Many IT teams are focused on delivering new things: new products, services and internal tools, for example. However, as challenging as such work often is, the move from ‘build it’ to ‘run it’ after post-launch is rarely straightforward either.
Companies, more often than not, tend to adopt the reactive approach to software maintenance. This approach addresses problems only after they’ve occurred, often resulting in unexpected breakdowns and high repair costs.
A ‘break-and-fix’ mindset can be necessary in emergency situations, but it can also make things worse. While it can be tempting to view maintenance work as adding little value, failing to address these problems properly will only create future issues as you accumulate tech debt. Fixing those issues will require more resources — time, money, skills — that will undoubtedly hurt your organization.
This is why proactive maintenance is so important for organizations today. Identifying and addressing potential issues before they happen minimizes downtime and boosts operational efficiency.
The risks of a break-and-fix mindset
Tech debt is one of those “invisible issues” hiding in IT systems. Opting for quick fixes to solve immediate issues, rather than undertaking comprehensive upgrades might seem cost-effective and straightforward at first. However, over time, the accumulation of these patches contributes significantly to tech debt. This growing debt can escalate maintenance costs as the complexity of the system increases, reduce reliability due to potential bugs, introduce security vulnerabilities and create obstacles to innovation by diverting resources away from new developments. These issues can have serious repercussions for a company, damaging its reputation and negatively impacting its financial health.
This isn’t an isolated or marginal issue: it has been estimated that resolving existing tech debt in the U.S. alone would demand an investment of around $1.52 trillion. Moreover, the repercussions of tech debt, such as cybersecurity breaches, operational disruptions, failed projects and the maintenance of outdated systems, costs the U.S. economy approximately $2.41 trillion annually.
Supporting an ecosystem that hasn’t had preventative maintenance becomes a huge headache when products become unusable, customer experience declines and costs are sent spiraling.
When technical errors have an outsized impact
The recent AT&T network outage demonstrates the risks of reacting rather than planning ahead. An initial review of the incident — which affected millions of customers — found the disruption was caused by the "application and execution of an incorrect process used as we were expanding our network." What may have looked like a minor technical issue ultimately brought down the entire system.
The importance of proactive maintenance
This is why proactive maintenance is important — you take steps to tackle issues before they happen, actively working to reduce the risk of failures and downtime. There are many techniques and tools that can help here, but it’s particularly important to stress the value of real-time data analytics and feedback processes. Having transparency and visibility into how something is performing or to identify potential causes of failure is a vital foundation for proactive maintenance.
One example of a proactive approach in action can be found in Service Operations Centers (SOC), which are commonly used in the telecommunications industry.
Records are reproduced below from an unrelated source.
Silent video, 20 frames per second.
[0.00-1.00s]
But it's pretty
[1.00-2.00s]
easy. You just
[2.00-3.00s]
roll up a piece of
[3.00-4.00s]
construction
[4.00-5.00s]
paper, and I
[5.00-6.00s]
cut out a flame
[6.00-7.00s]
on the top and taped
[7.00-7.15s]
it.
SOCs operate around the clock; they proactively monitor systems so teams can address issues before they affect users.
Indeed, appropriate service level agreements (SLAs) can ensure the impact of any technical issues are kept to a minimum. However, in a reactive setting SLAs can be ineffective. Quantitative metrics for fragmented parts of a service prevent a more holistic approach that can address the complex and interdependent nature of modern software applications and systems.
Coming face-to-face with the consequences of reactive maintenance
The value of proactive maintenance became clear to some of us at Thoughtworks when we were working with a client that builds business accounting software. We found a critical issue with something called a cron job (a command for scheduling specific tasks) that was responsible for synchronizing order data when clients subscribed.
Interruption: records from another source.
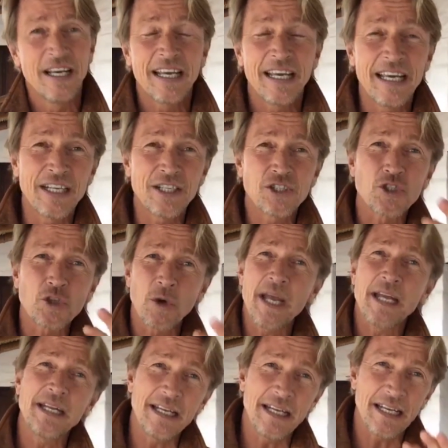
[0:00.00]
it is
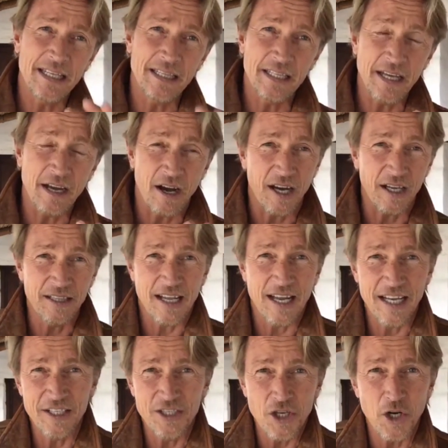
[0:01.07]
training in the
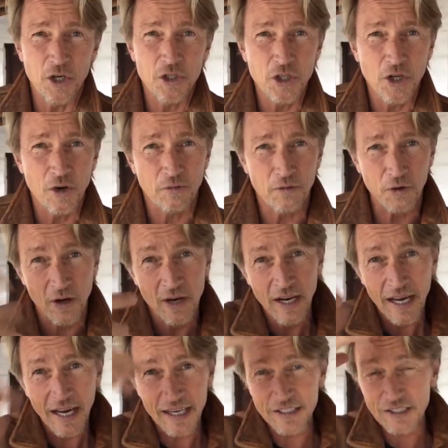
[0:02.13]
online dojo
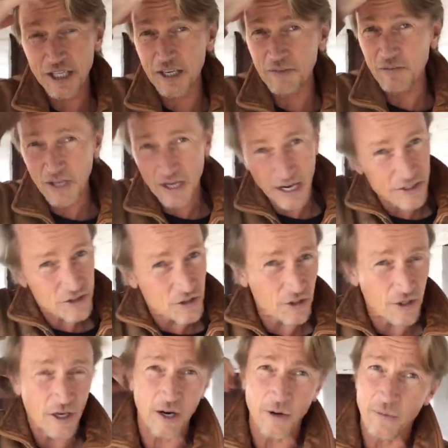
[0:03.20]
and a ton of you guys
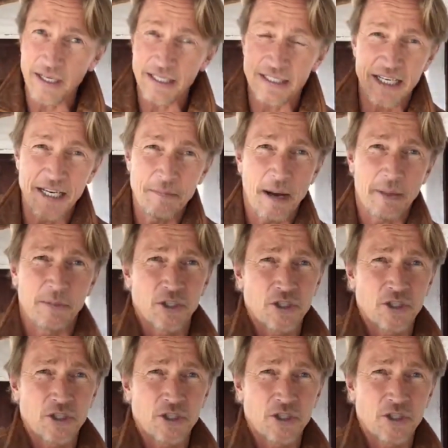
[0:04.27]
are already team members.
Although we had a monitoring system in place, it had failed to detect that the cron job could potentially fail. If it did, the consequences could have been incredibly damaging for the client — billing processes would have been delayed or possibly even inaccurate, seriously hurting customer trust.
So significant were these potential consequences that measures were taken to enhance alerting systems. Working with the client, we ensured monitoring and scanning tools covered all scenarios and were properly configured for any potential disruptions.
From a situation that could have been catastrophic, we switched to an approach that ensured timely detection and resolution. This improved system reliability, reduced risks and optimized operational efficiency.
Proactive maintenance requires experienced support
Despite the potential consequences of inadequate and reactive maintenance, adopting a more proactive approach can be challenging for many businesses. Economic pressures and budgetary constraints are forcing leaders to reduce expenses and ‘do more with less’ — this leads to situations where areas not traditionally viewed as value-adding (like maintenance) are deprioritized.
This is where managed services can help. Used effectively, external expertise can help organizations ensure their projects, initiatives and day-to-day operations are always running effectively without having to build and invest in a brand new capability. It shouldn’t come as a surprise that this is a growing area: Mordor Research believes the market for managed services is going to grow from $260 billion in 2023 to $380 billion by 2028.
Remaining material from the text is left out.